**WHAT TO WORK ON**
Line by line, return the listing exactly, without any of the images.

______________________________

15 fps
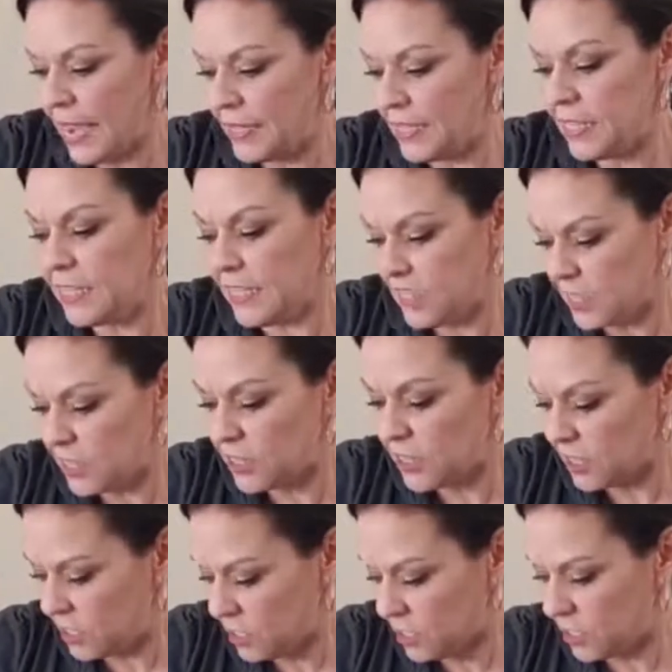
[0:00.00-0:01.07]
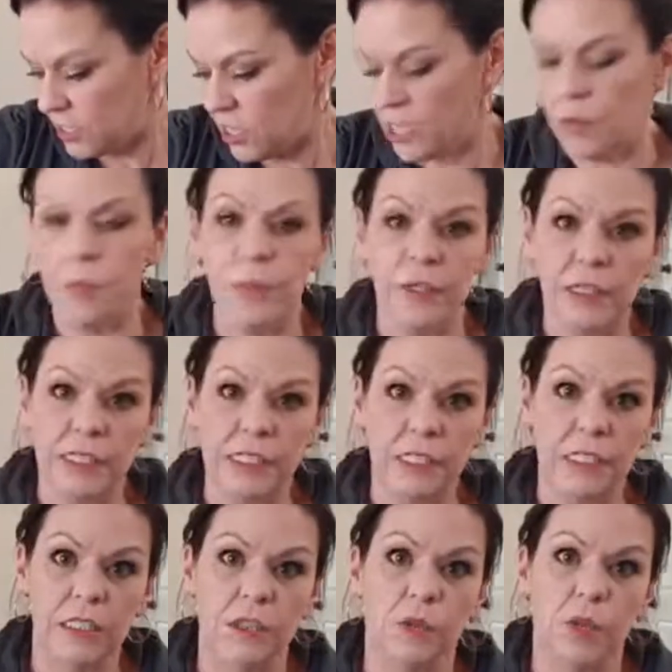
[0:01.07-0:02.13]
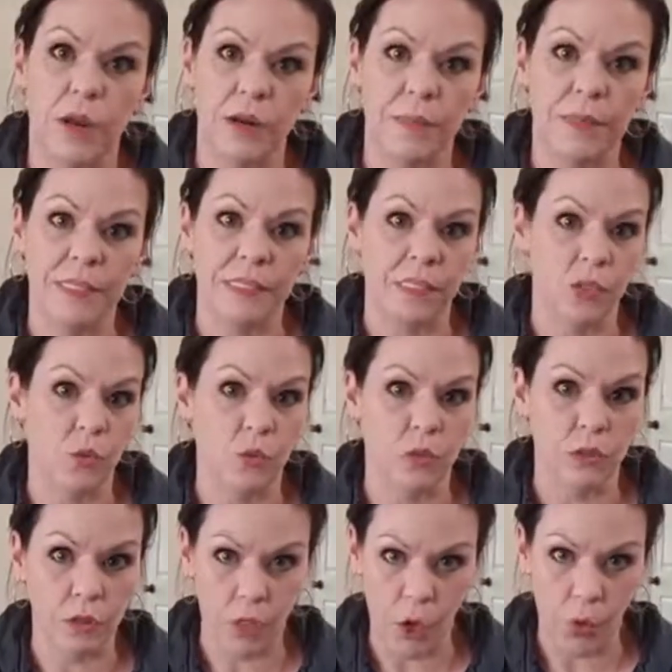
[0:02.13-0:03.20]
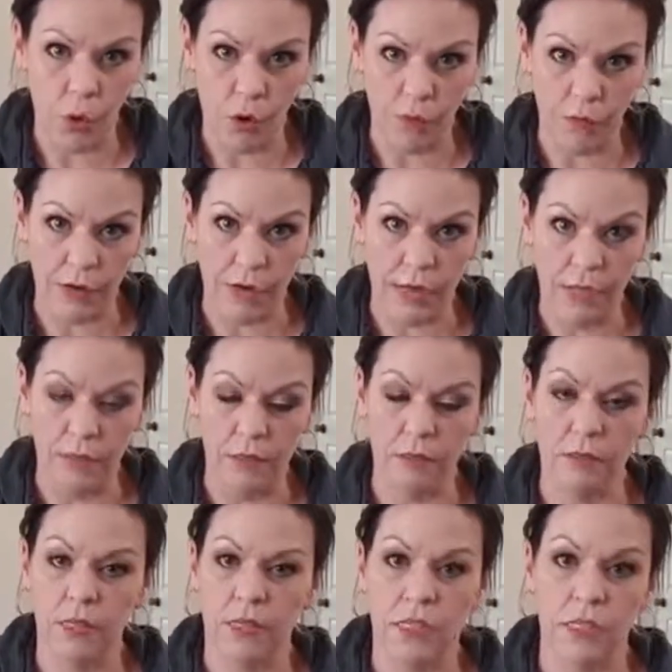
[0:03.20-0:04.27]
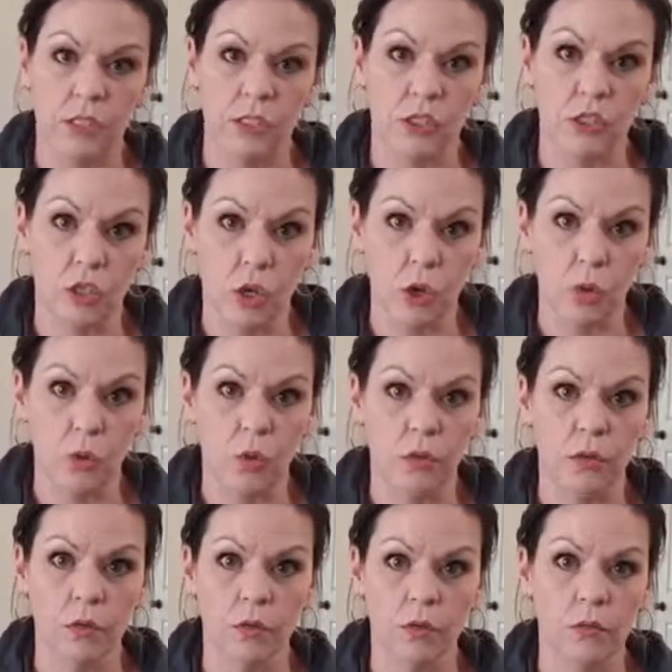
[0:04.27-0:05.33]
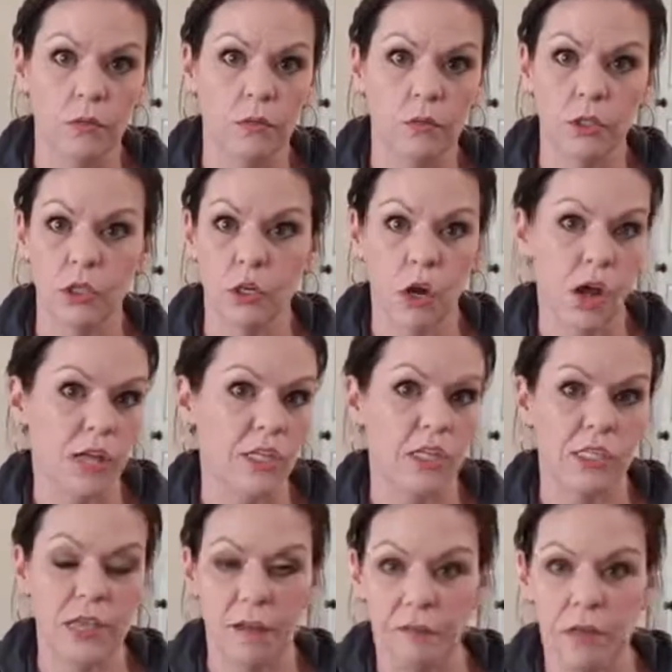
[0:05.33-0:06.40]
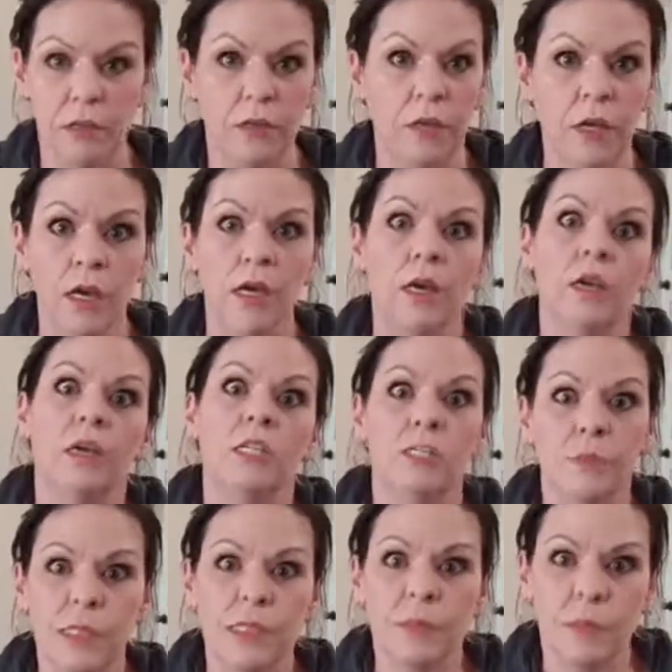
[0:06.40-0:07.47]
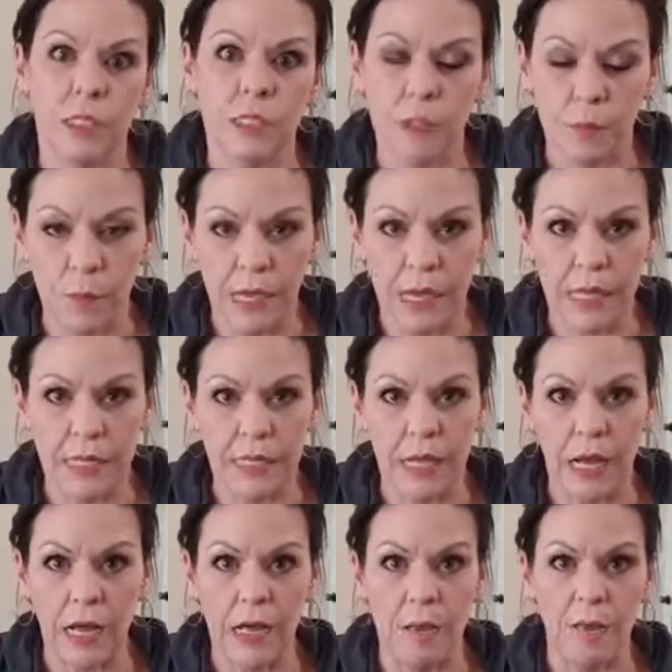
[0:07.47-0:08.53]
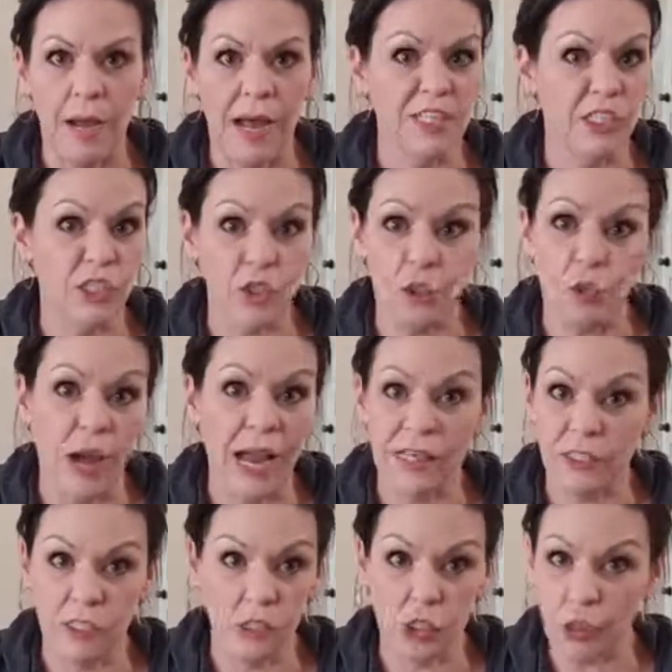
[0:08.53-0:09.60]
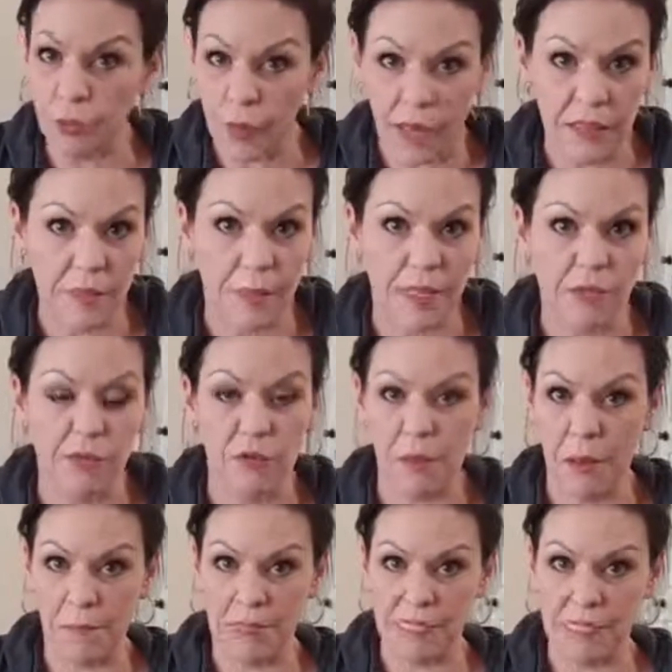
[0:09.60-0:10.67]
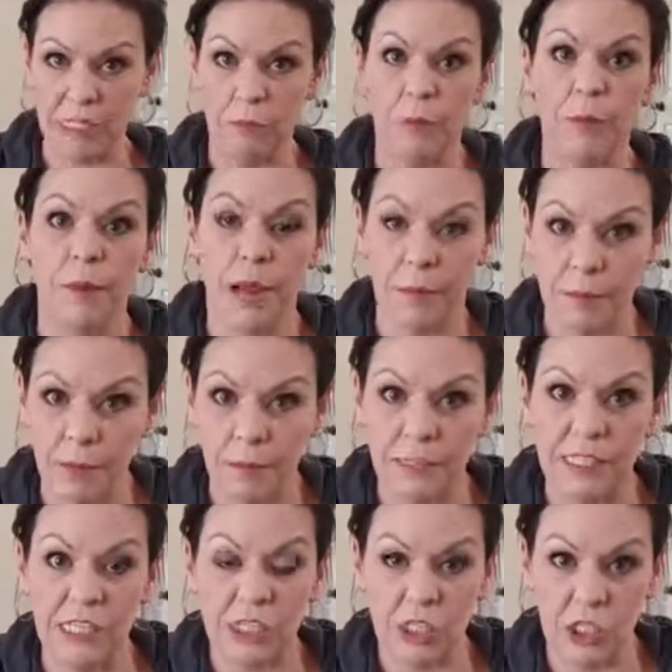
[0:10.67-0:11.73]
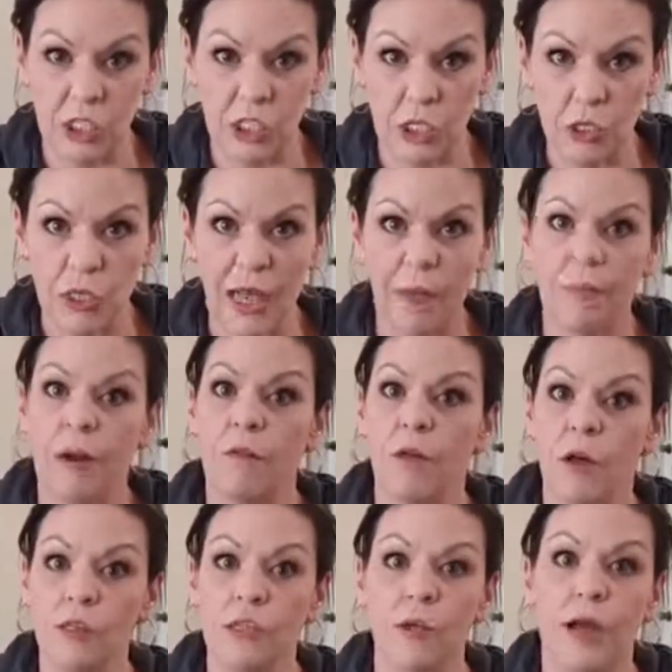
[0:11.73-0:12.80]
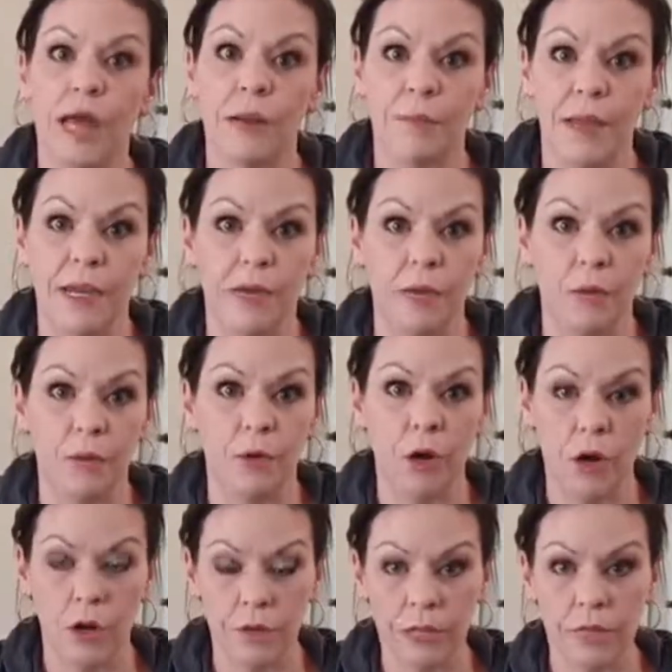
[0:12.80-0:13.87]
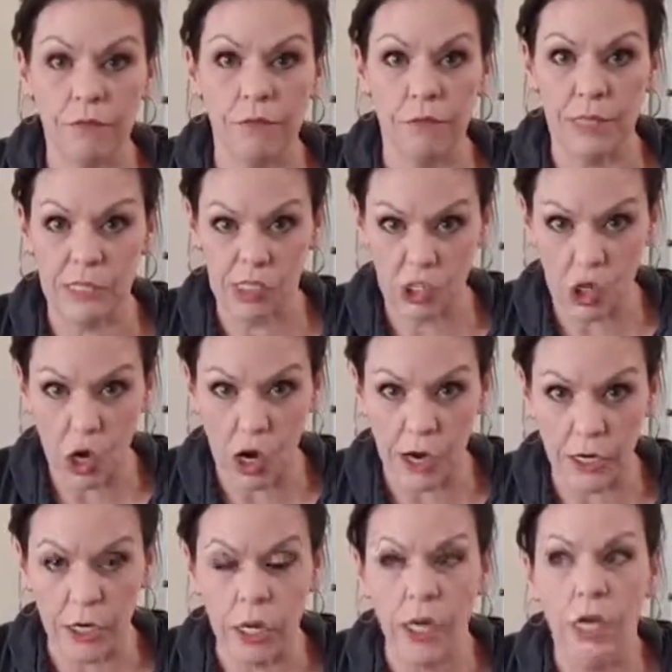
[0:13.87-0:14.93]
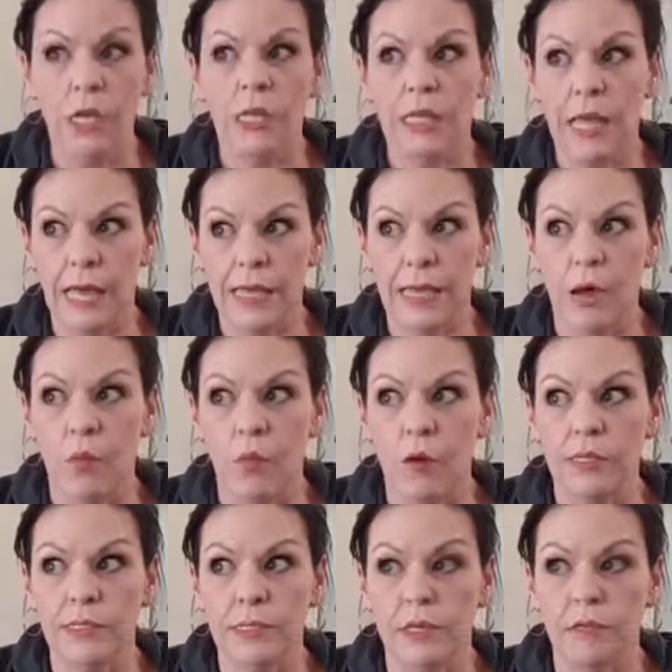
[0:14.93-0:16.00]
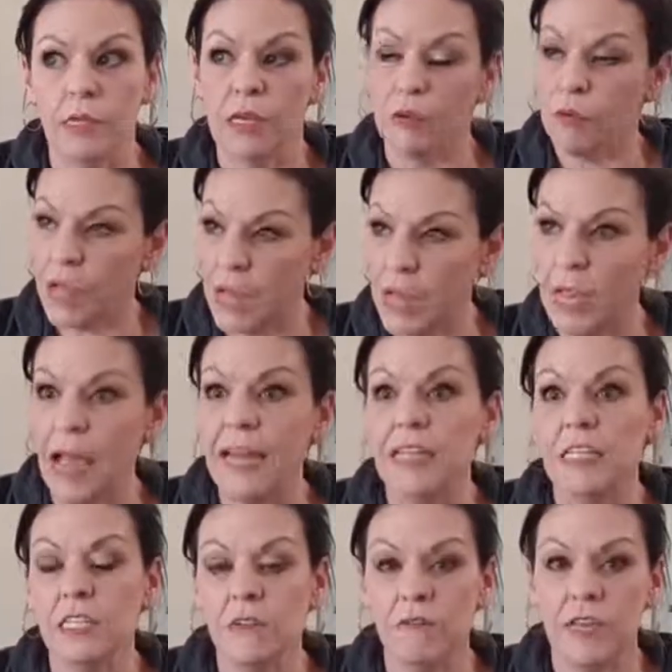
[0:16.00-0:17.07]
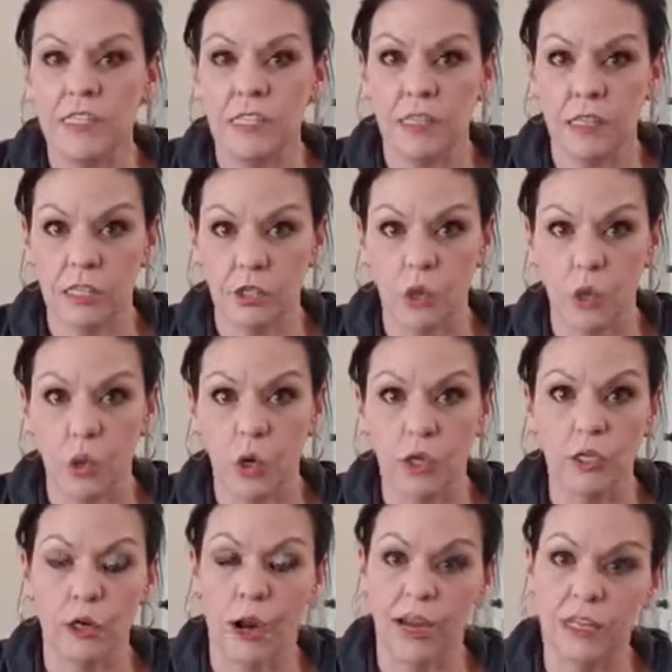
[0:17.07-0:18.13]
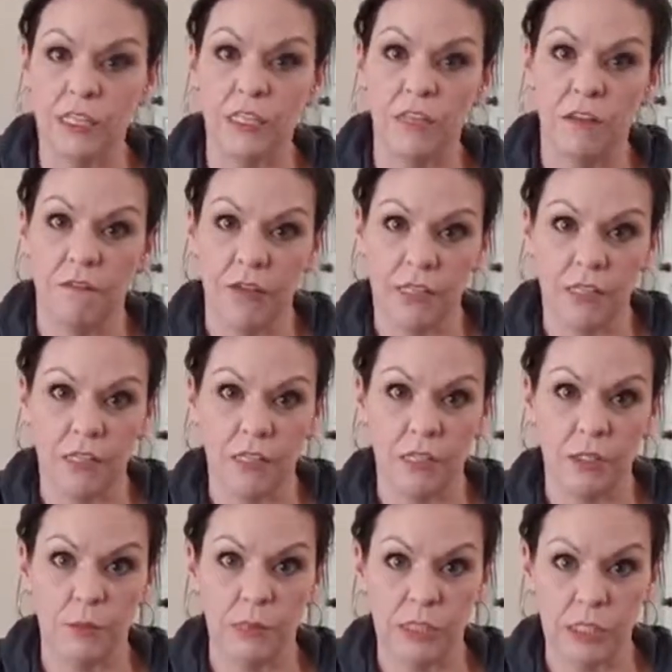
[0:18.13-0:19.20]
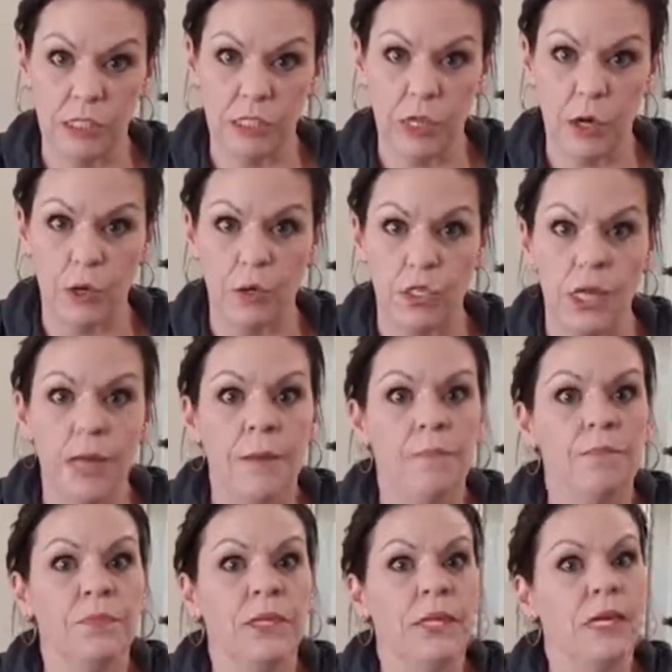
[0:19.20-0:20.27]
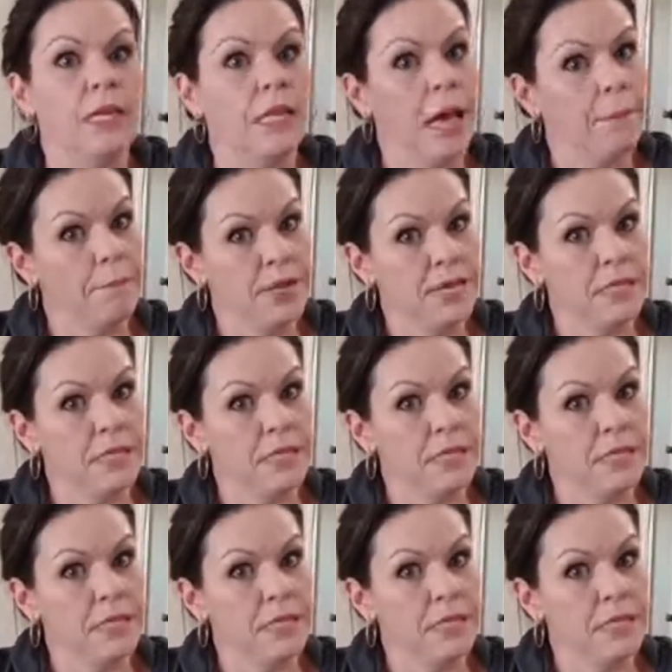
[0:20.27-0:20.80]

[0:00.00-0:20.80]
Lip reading: And then the ability to run a business with low overhead. Like, it's so, you're not just having to spend. I do buy the best for my business, but I'm in a position to do that. But I've also kind of made it a priority from the start. Like, I was like, okay, I need to invest in this course, or I need to invest in this business coach. And that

______________________________

**SOLUTION TO THE PROBLEM**
15 fps
[0:00.00-0:01.07]
[0:01.07-0:02.13]
[0:02.13-0:03.20]
[0:03.20-0:04.27]
[0:04.27-0:05.33]
[0:05.33-0:06.40]
[0:06.40-0:07.47]
[0:07.47-0:08.53]
[0:08.53-0:09.60]
[0:09.60-0:10.67]
[0:10.67-0:11.73]
[0:11.73-0:12.80]
[0:12.80-0:13.87]
[0:13.87-0:14.93]
[0:14.93-0:16.00]
[0:16.00-0:17.07]
[0:17.07-0:18.13]
[0:18.13-0:19.20]
[0:19.20-0:20.27]
[0:20.27-0:20.80]

[0:00.00-0:20.80]
Lip reading: And then the ability to run a business with low overhead. Like, it's so, you're not just having to spend. I do buy the best for my business, but I'm in a position to do that. But I've also kind of made it a priority from the start. Like, I was like, okay, I need to invest in this course, or I need to invest in this business coach. And that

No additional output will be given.